-- The input follows --
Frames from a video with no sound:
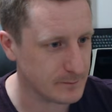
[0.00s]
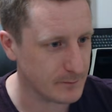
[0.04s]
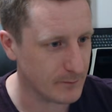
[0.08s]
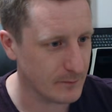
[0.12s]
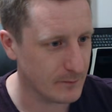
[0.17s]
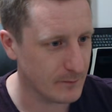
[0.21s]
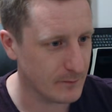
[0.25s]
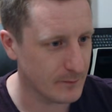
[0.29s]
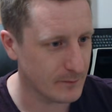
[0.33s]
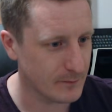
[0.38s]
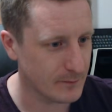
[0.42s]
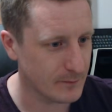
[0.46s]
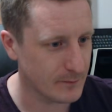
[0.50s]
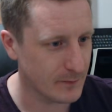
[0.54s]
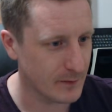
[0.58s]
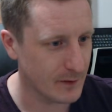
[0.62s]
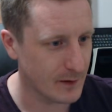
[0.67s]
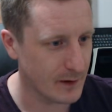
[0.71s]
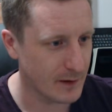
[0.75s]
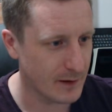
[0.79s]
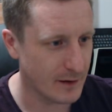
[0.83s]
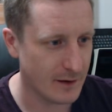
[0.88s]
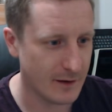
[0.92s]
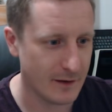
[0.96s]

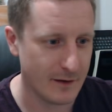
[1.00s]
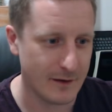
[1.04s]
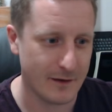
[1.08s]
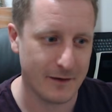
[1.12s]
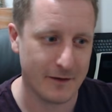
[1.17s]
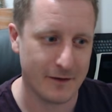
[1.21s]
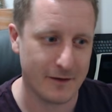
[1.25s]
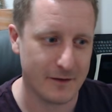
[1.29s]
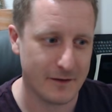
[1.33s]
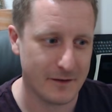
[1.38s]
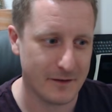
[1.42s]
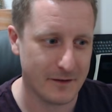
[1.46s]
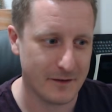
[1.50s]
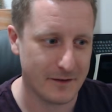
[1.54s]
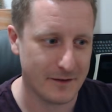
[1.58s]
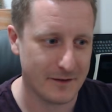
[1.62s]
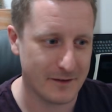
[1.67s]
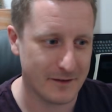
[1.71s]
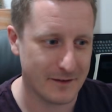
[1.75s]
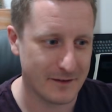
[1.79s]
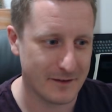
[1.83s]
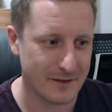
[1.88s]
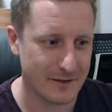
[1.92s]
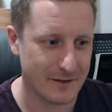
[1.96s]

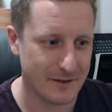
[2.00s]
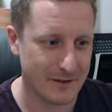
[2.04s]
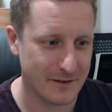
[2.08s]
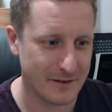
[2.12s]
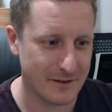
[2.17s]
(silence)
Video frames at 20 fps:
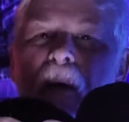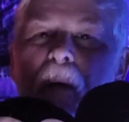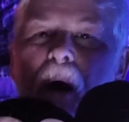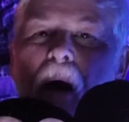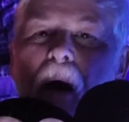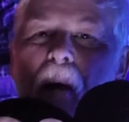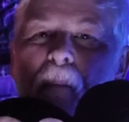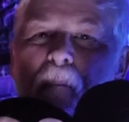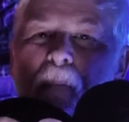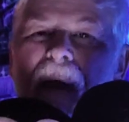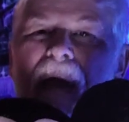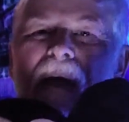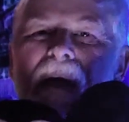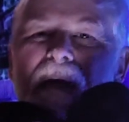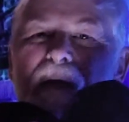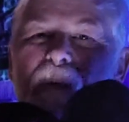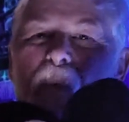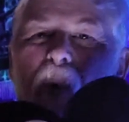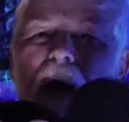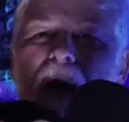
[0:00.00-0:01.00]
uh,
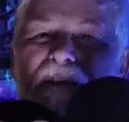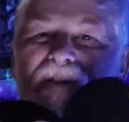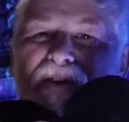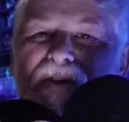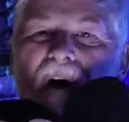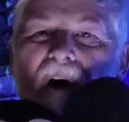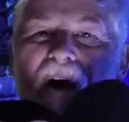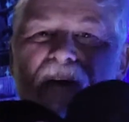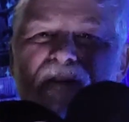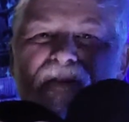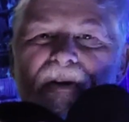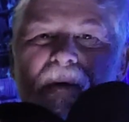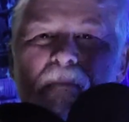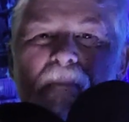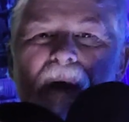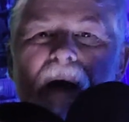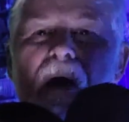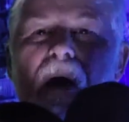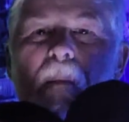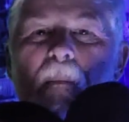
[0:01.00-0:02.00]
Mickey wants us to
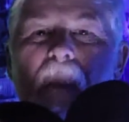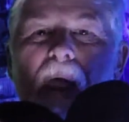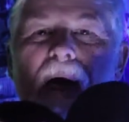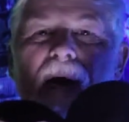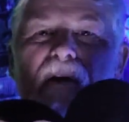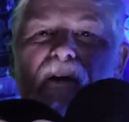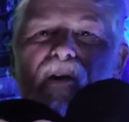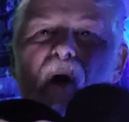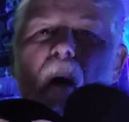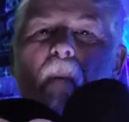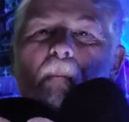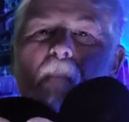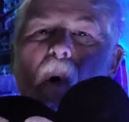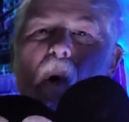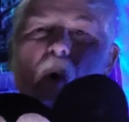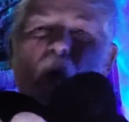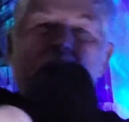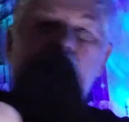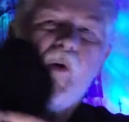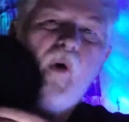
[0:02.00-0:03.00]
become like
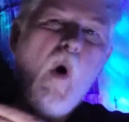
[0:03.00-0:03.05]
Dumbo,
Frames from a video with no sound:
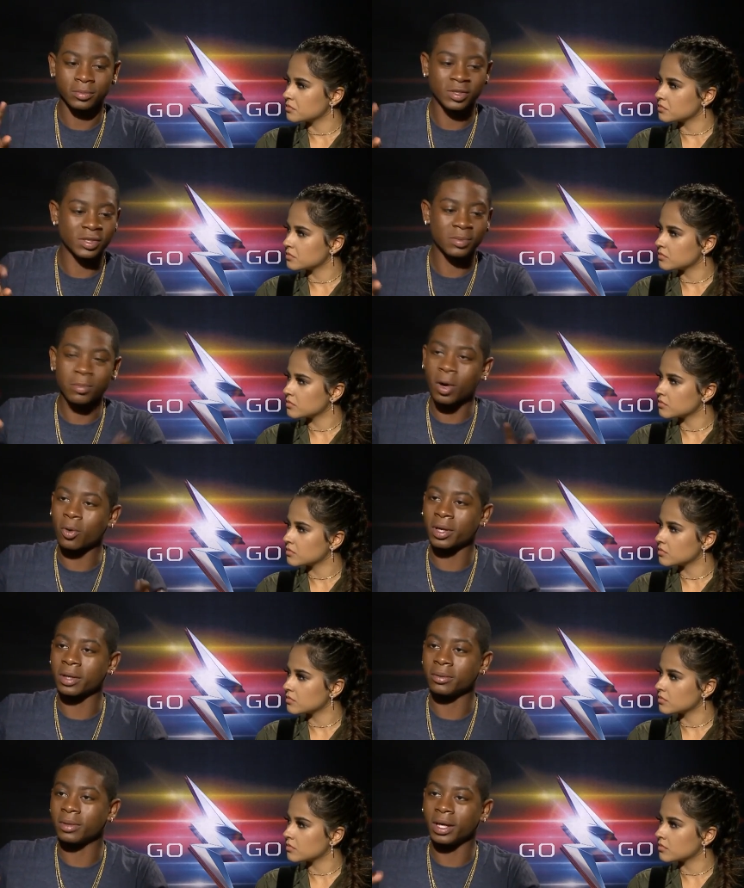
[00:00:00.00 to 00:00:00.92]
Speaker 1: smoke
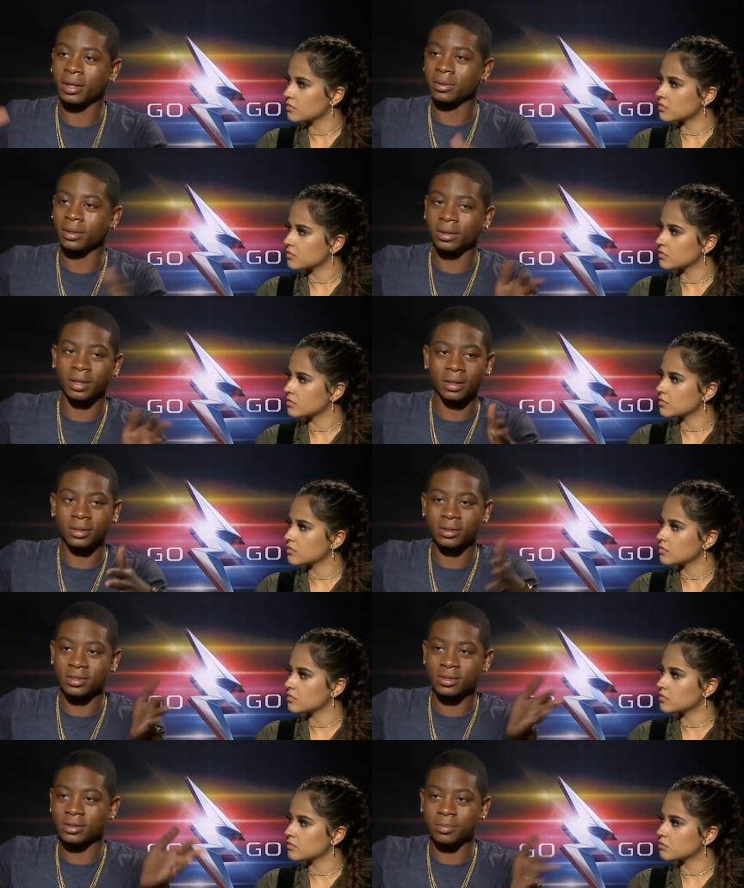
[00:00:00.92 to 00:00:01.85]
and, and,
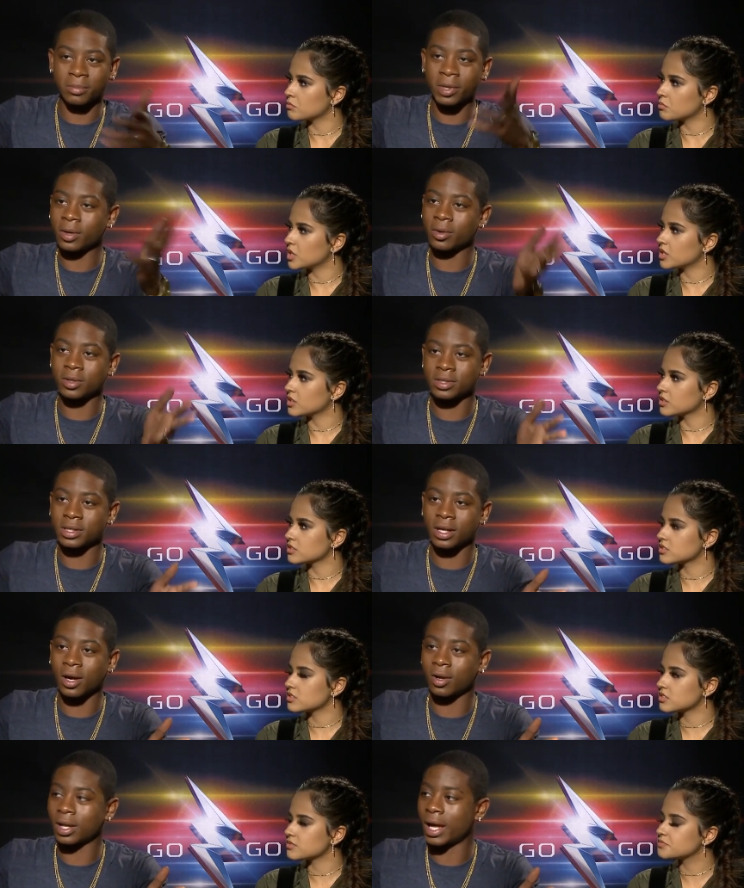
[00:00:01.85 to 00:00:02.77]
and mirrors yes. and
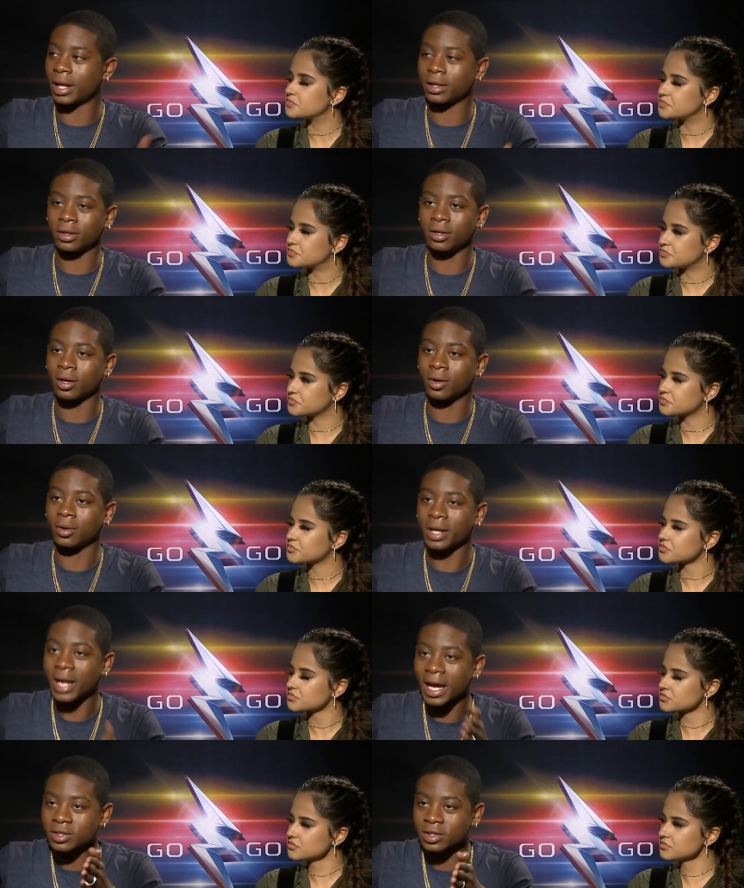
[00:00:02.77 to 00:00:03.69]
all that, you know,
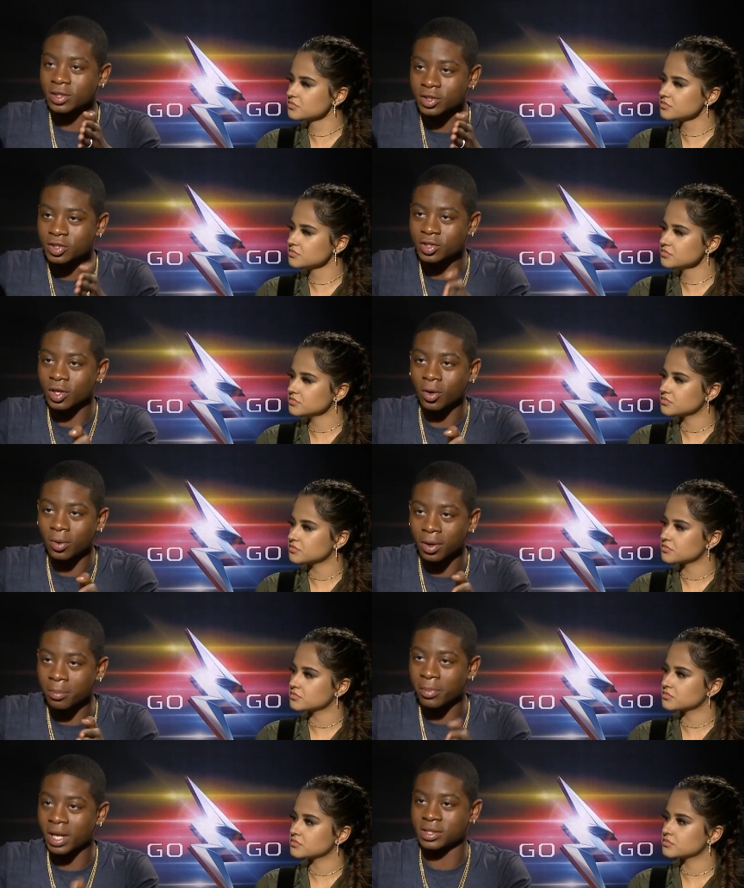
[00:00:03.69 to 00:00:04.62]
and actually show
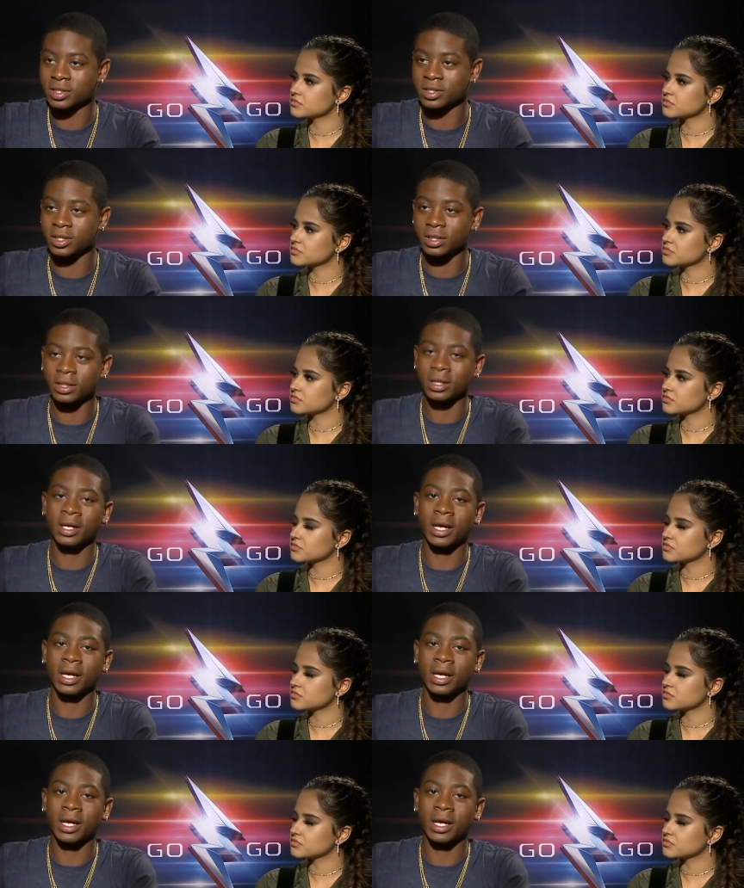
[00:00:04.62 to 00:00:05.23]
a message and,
-- The input concluded --
> Problem details:
Each line above must be repeated exactly in the answer, with pictures omitted.

> Exercise output:
Frames from a video with no sound:
[0.00s]
[0.04s]
[0.08s]
[0.12s]
[0.17s]
[0.21s]
[0.25s]
[0.29s]
[0.33s]
[0.38s]
[0.42s]
[0.46s]
[0.50s]
[0.54s]
[0.58s]
[0.62s]
[0.67s]
[0.71s]
[0.75s]
[0.79s]
[0.83s]
[0.88s]
[0.92s]
[0.96s]

[1.00s]
[1.04s]
[1.08s]
[1.12s]
[1.17s]
[1.21s]
[1.25s]
[1.29s]
[1.33s]
[1.38s]
[1.42s]
[1.46s]
[1.50s]
[1.54s]
[1.58s]
[1.62s]
[1.67s]
[1.71s]
[1.75s]
[1.79s]
[1.83s]
[1.88s]
[1.92s]
[1.96s]

[2.00s]
[2.04s]
[2.08s]
[2.12s]
[2.17s]
(silence)
Video frames at 20 fps:
[0:00.00-0:01.00]
uh,
[0:01.00-0:02.00]
Mickey wants us to
[0:02.00-0:03.00]
become like
[0:03.00-0:03.05]
Dumbo,
Frames from a video with no sound:
[00:00:00.00 to 00:00:00.92]
Speaker 1: smoke
[00:00:00.92 to 00:00:01.85]
and, and,
[00:00:01.85 to 00:00:02.77]
and mirrors yes. and
[00:00:02.77 to 00:00:03.69]
all that, you know,
[00:00:03.69 to 00:00:04.62]
and actually show
[00:00:04.62 to 00:00:05.23]
a message and,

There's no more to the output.